Gesetz zur Stärkung des Wettbewerbs in der gesetzlichen Krankenversicherung vom 26. 3. 2007, BGBl. I 2007, 378. Die auch als Gesundheitsreform 2007 bezeichnete Neuregelung ändert wesentliche Grundstrukturen sowohl der gesetzlichen als auch der privaten Krankenversicherung.

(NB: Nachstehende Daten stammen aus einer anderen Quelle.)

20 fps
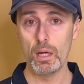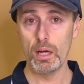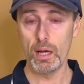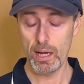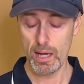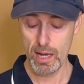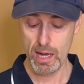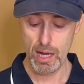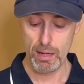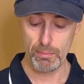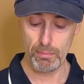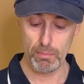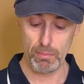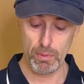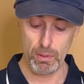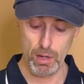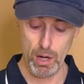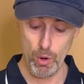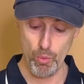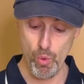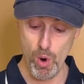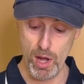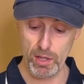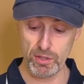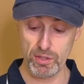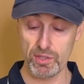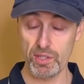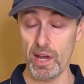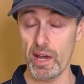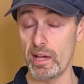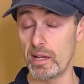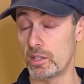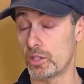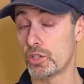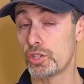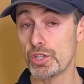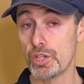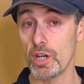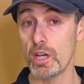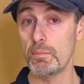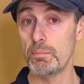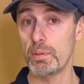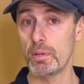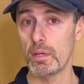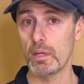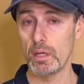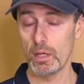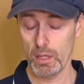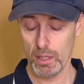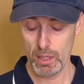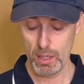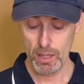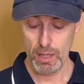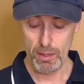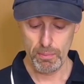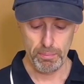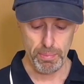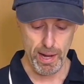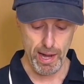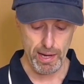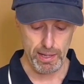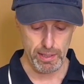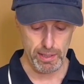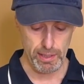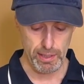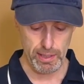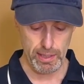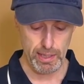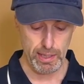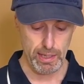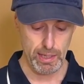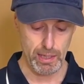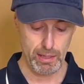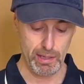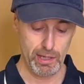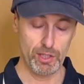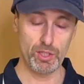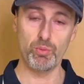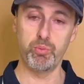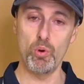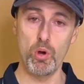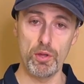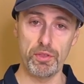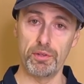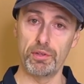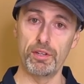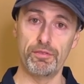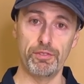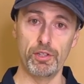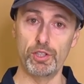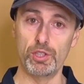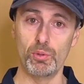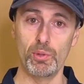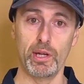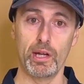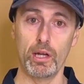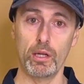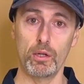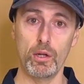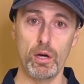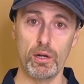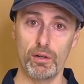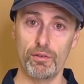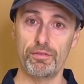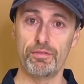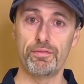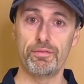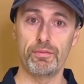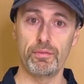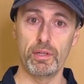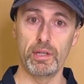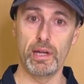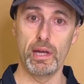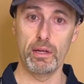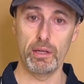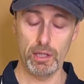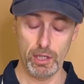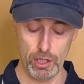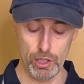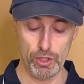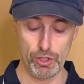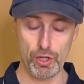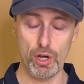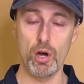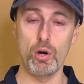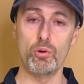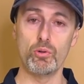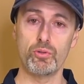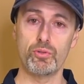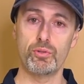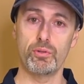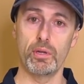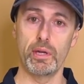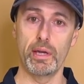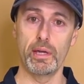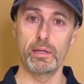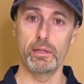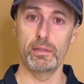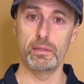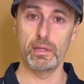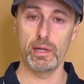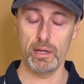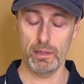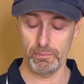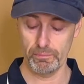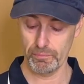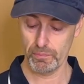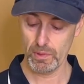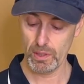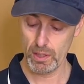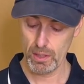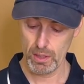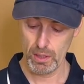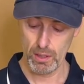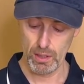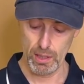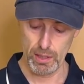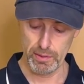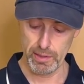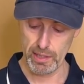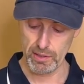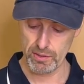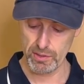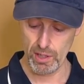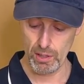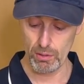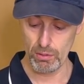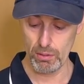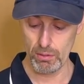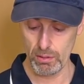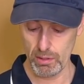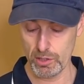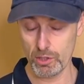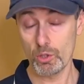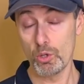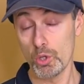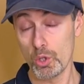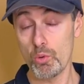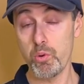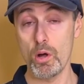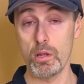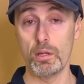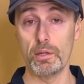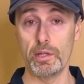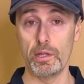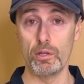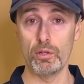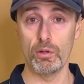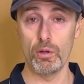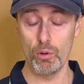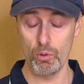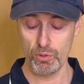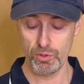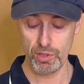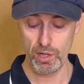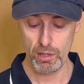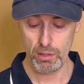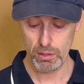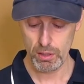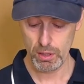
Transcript: I won't say it's cheap, but it's worth it if you're doing a lot of hinge holes and that. So it's good quality also.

Hervorzuheben ist die Versicherungspflicht für jedermann ab April 2007, § 5 Abs. 1 Nr. 13 SGB V n.E, wobei auch bisher Nichtversicherte gesetzlich verpflichtet werden, jedenfalls einer privaten Krankenkasse beizutreten, durch Verträge im Rahmen des Basistarif nach § 12 a VAG n.E Zudem exisitert ab 2009 ein Gesundheitsfonds, der als Sondervermögen nach § 271 SGB V n.E alle Krankenkassenbeiträge und Bundeszuschüsse aufnimmt und aus dem dann die Krankenkassen ihre Geldmittel zugewiesen erhalten. Die Einheitsbeiträge der Versicherten werden durch kassenspezifische Zusatzbeiträge aufgestockt, die Zuweisungen an die Krankenkassen durch risikobezogene Elemente wie besondere Krankheitshäufigkeit der jeweiligen Versicherten etc. modifiziert, §§ 242, 266 SGB V n.F.